De acordo com um relatório divulgado nesta segunda-feira, 2, pela corretora e prestadora de serviços de cadeia de suprimentos Czarnikow, as usinas fizeram hedge assumindo posições vendidas na bolsa ICE de Nova York em apenas pouco mais de 20% de suas vendas esperadas de açúcar bruto.
Isso se compara a mais de 40% nesta mesma época no ano passado e quase 70% há dois anos. “Quase não vimos preços nos últimos dois meses – as usinas não estão dispostas a vender abaixo do custo de produção”, disse a analista sênior de açúcar da Czarnikow, Ana Zancaner, em São Paulo.
Ela estimou o custo atual de produção do açúcar no Centro-Sul do Brasil em cerca de 16,3 centavos de dólar por libra-peso. Isso está abaixo do preço de segunda-feira para futuros de açúcar bruto na bolsa de Nova York, que eram negociados em cerca de 14,30 centavos por libra-peso no final do pregão.

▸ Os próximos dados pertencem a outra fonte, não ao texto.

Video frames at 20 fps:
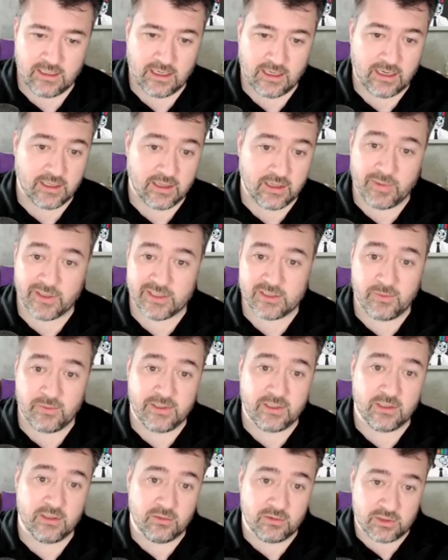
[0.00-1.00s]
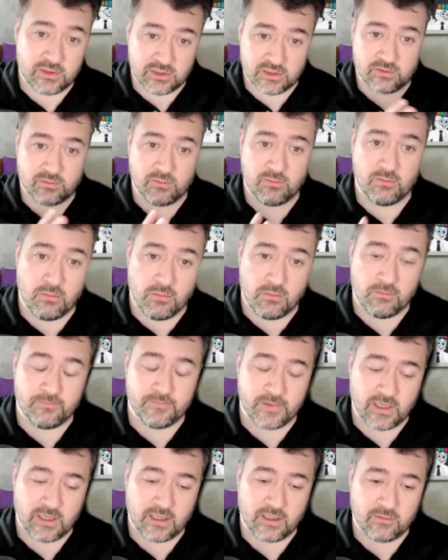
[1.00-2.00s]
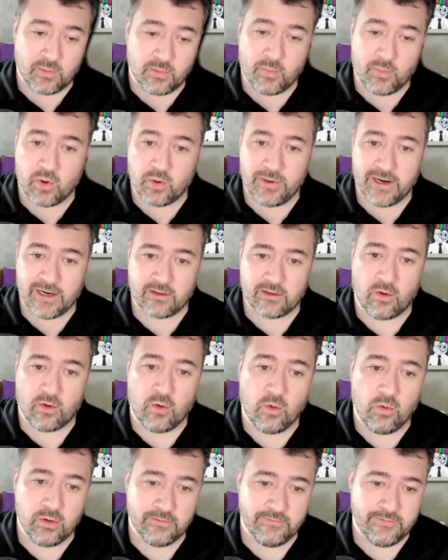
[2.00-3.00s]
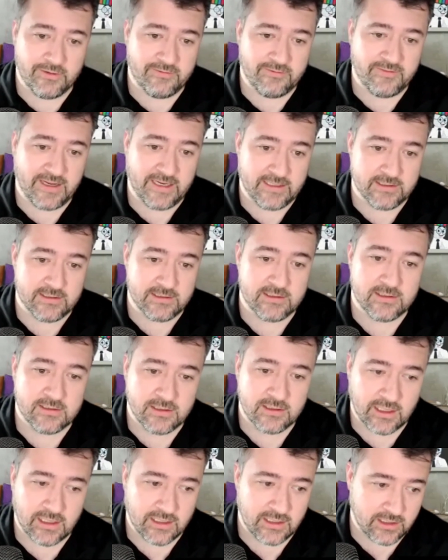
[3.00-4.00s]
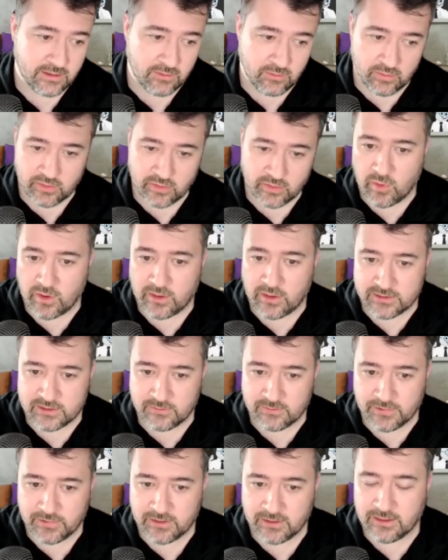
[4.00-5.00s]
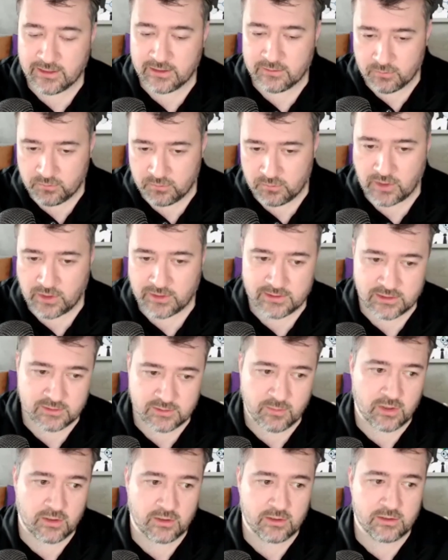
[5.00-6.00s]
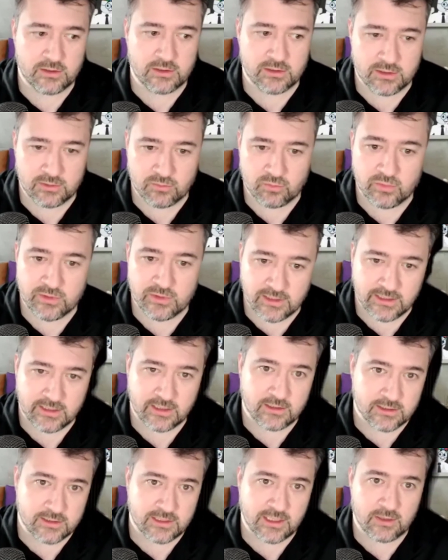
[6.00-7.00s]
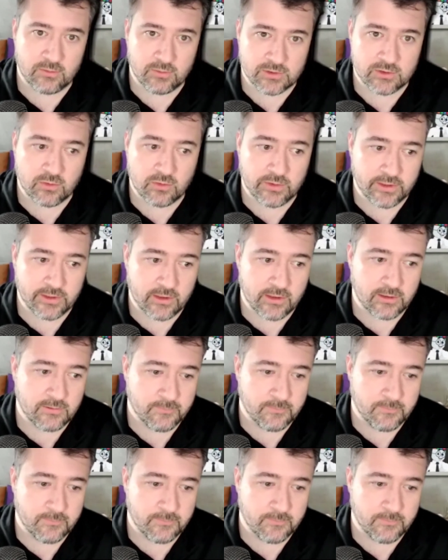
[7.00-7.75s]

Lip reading: the best we can do is just report back the whole of the phase, and it will require something like Process Monitor to really understand what's going on.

Zancaner estimou os preços por tonelada de açúcar em cerca de R$ 1.700, o menor valor em cinco anos. “As usinas brasileiras terão uma temporada difícil”, disse.
Ela acrescenta que a alternativa para as usinas – produzir mais etanol – não é boa, já que os preços da gasolina têm caído, limitando qualquer ganho de preço para o biocombustível.
De qualquer forma, a Czarnikow revisou sua projeção para o mix de produção de açúcar, ou a quantidade de matéria-prima que as usinas de cana usarão para produzir a commodity, de 50,5% para 48,3%. Isso significa uma redução de 700 mil toneladas na produção de açúcar no Centro-Sul, para 40 milhões de toneladas.
Ao mesmo tempo, a corretora aumentou sua projeção para a produção de cana-de-açúcar, de 610 milhões de toneladas para 621 milhões de toneladas, devido ao clima favorável.